Ask HN: How to communicate specs for web app re-write to remote developer? - codegeek
This seems like a trivial question but I am stuck. I am working with a developer on a project where I drive the requirements. Problem is: how do i communicate my requirements to him when he is thousands of miles away ? 
I really hate the idea of using a Word doc with table of contents. That just doesn&#x27;t work for web app in terms of UI, UX, flow etc.
Then I thought about using mockups to describe the flow using balsamiq etc. But that does not help me completely to describe exact flow of events.<p>So i thought of use cases.  But not sure about that either.<p>Also I think in this case, it matters that I communicate the specs because I am re-writing an existing project from scratch but in a different tech stack.
======
cheez
You're never ever ever going to get exactly what is in your mind out to the
world without a lot of iteration. So don't waste your time writing pages of
requirement vomit so you can blame the other guy when he gets it wrong.

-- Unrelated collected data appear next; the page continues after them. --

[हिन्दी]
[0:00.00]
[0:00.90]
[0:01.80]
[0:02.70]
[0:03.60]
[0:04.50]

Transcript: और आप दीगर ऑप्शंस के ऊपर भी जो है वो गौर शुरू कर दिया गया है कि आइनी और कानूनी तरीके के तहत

Start with simple bullet points, use mockups or screenshots from the existing
system to give them an idea of workflow and get them to implement a small
feature. See how they do with this level of specification.

Give them some flexibility as they will come up with ideas and that will also
keep them interested in your project.

In the end, your goal is to have a functioning system that approximates what
you have in your head. Decide what is important and prioritize those things,
leaving the other things up to the developer.

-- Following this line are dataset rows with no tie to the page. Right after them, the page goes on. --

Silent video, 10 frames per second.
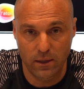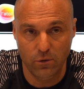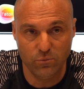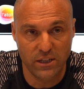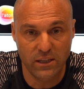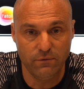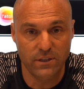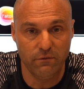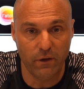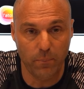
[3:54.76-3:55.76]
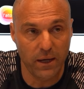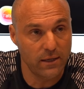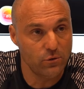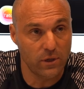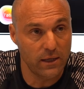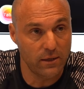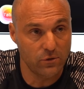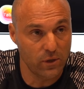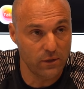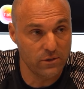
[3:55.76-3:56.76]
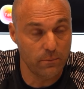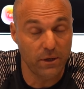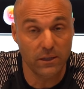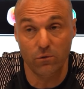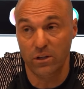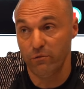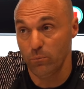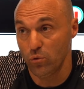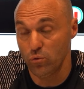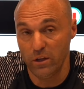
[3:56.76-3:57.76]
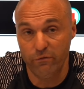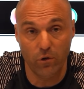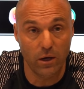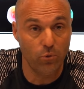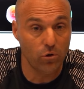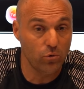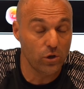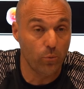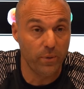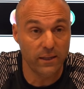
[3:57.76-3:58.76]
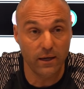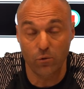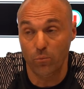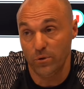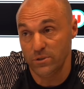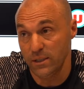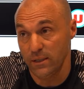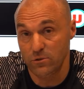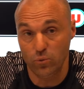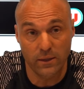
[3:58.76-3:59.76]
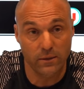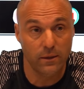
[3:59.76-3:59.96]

l'objectif, c'est de faire pareil sur la, deuxième partie. On a fait beaucoup d'efforts à Bordeaux qui n'ont pas été récompensés, soit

Not every single thing is necessarily important. If your workflow is too
complicated, it's likely that it's wrong anyway unless you are creating apps
for a bureaucracy in which case everything I said does not matter because I'd
never do it myself!

------
crooksey
Use a whiteboard/pen paper with a webcam, as if you two were in the same room.
Just because we have every productivity application available to us, it
doesn't mean we have to use them or approach things any differently, half of
the time these products are solving problems that don't exist, keep it simple,
communicate and get results.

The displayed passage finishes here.